#### Supplied data ####

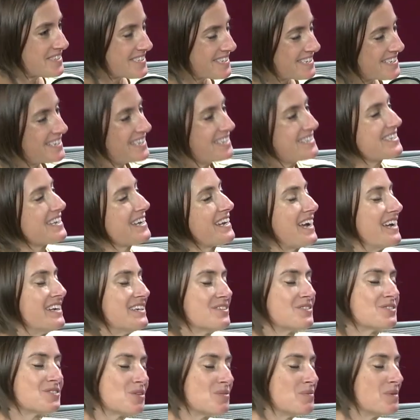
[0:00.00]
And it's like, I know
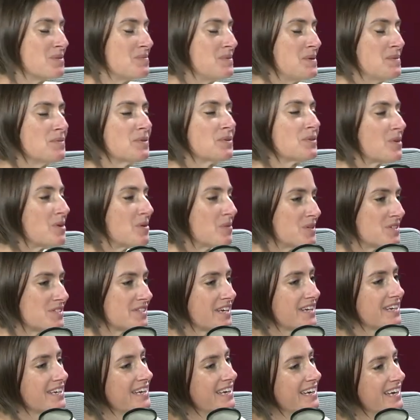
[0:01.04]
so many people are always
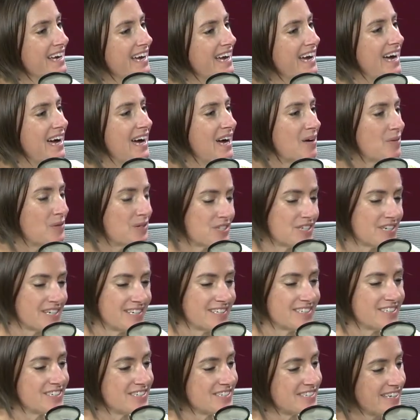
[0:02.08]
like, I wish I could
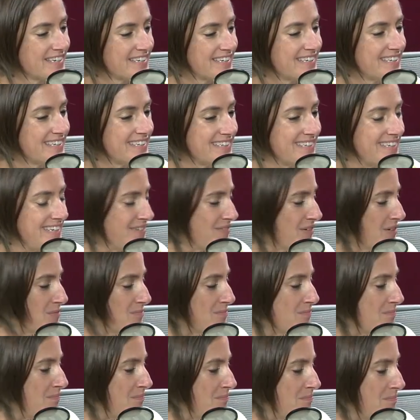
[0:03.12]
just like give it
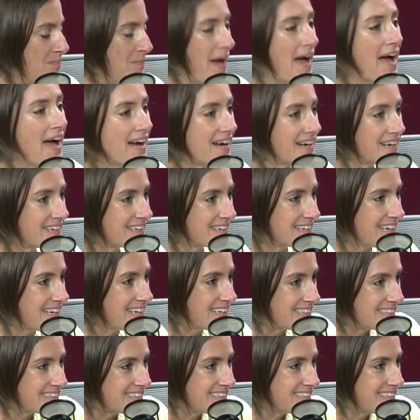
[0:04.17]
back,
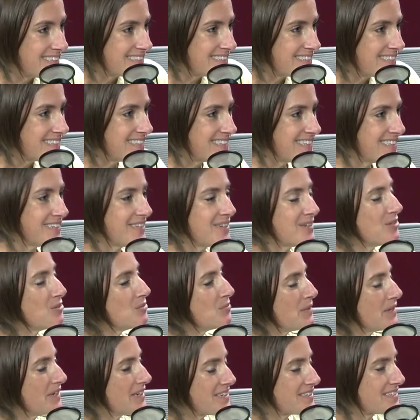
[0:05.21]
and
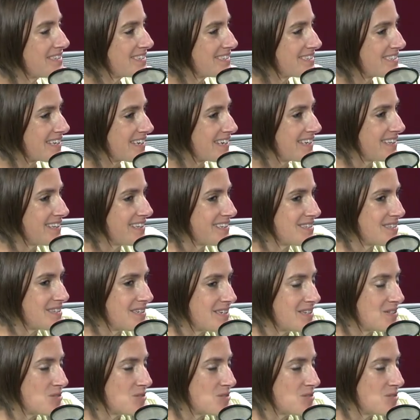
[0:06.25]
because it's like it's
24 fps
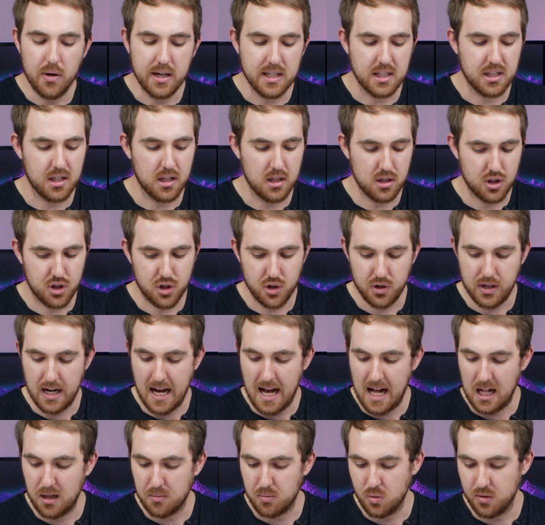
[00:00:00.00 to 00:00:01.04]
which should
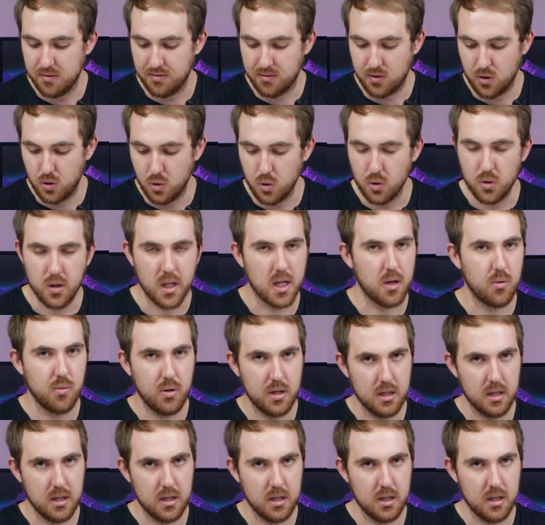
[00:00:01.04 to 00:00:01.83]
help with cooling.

####

▶ Problem:
Output every record verbatim, skipping images.

▶ Task answer:
[0:00.00]
And it's like, I know
[0:01.04]
so many people are always
[0:02.08]
like, I wish I could
[0:03.12]
just like give it
[0:04.17]
back,
[0:05.21]
and
[0:06.25]
because it's like it's
24 fps
[00:00:00.00 to 00:00:01.04]
which should
[00:00:01.04 to 00:00:01.83]
help with cooling.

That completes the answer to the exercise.